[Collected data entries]
++++++++++++++++++++

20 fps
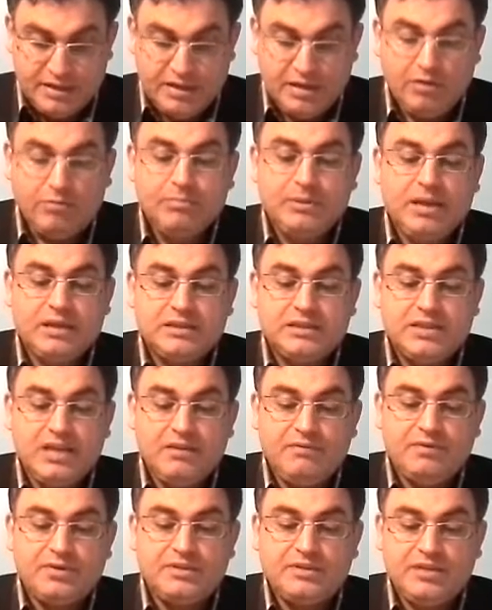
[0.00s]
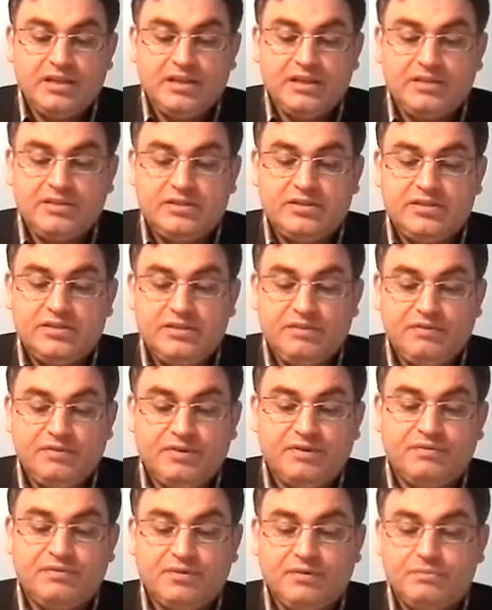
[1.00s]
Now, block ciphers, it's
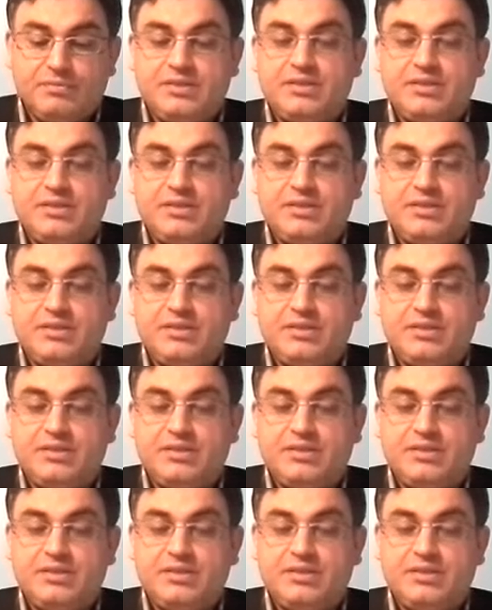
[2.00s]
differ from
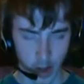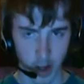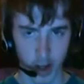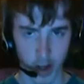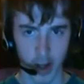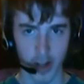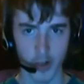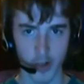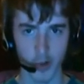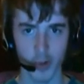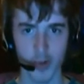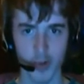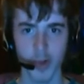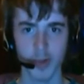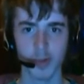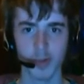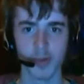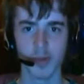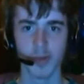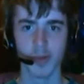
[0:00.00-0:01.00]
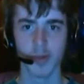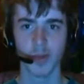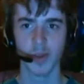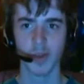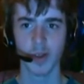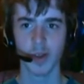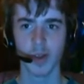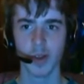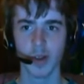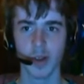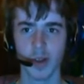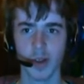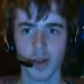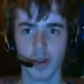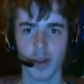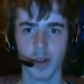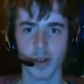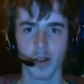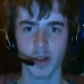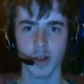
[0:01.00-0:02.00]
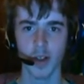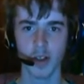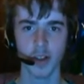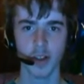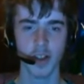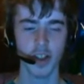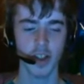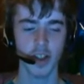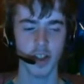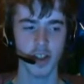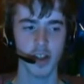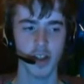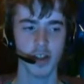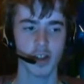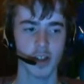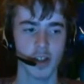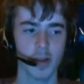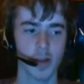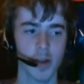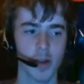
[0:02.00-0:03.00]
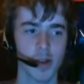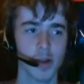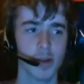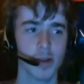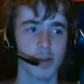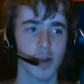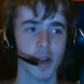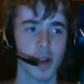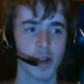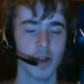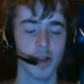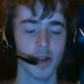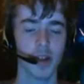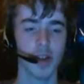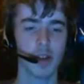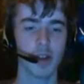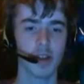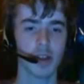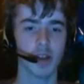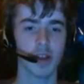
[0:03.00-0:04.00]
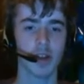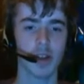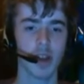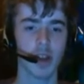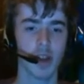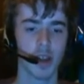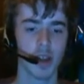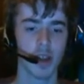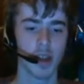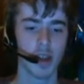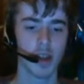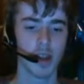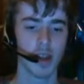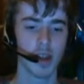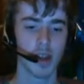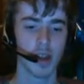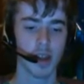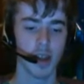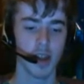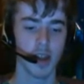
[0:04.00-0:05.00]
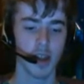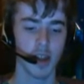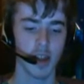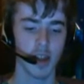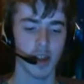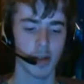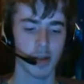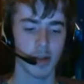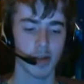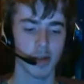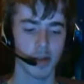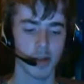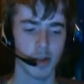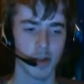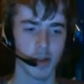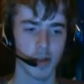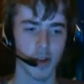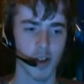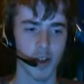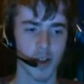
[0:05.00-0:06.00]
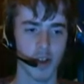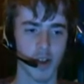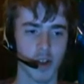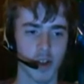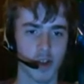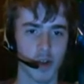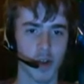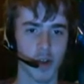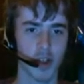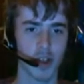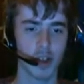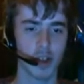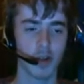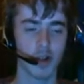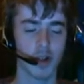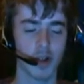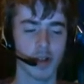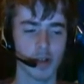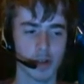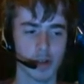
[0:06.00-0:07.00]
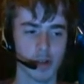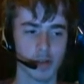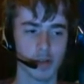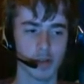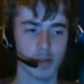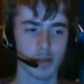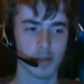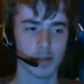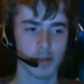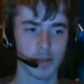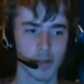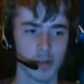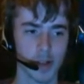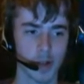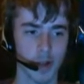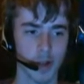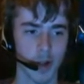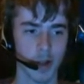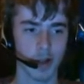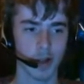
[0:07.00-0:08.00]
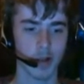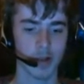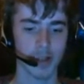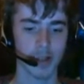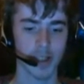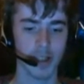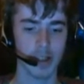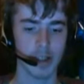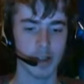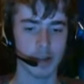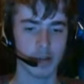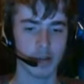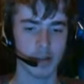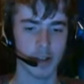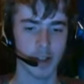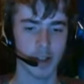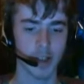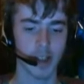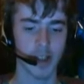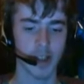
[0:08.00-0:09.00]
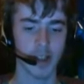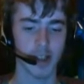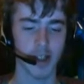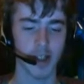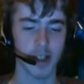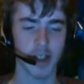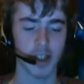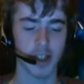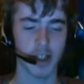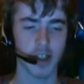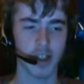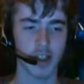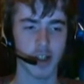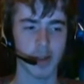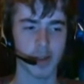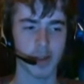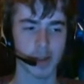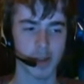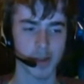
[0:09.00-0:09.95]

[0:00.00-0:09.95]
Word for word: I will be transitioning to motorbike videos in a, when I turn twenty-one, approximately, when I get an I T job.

++++++++++++++++++++

Exercise instructions: When you reach the line with "[0:06.00-0:07.00]" in the entries above, start copying, and go on word for word to the last line; skip any picture.

Written reply:
[0:06.00-0:07.00]
[0:07.00-0:08.00]
[0:08.00-0:09.00]
[0:09.00-0:09.95]

[0:00.00-0:09.95]
Word for word: I will be transitioning to motorbike videos in a, when I turn twenty-one, approximately, when I get an I T job.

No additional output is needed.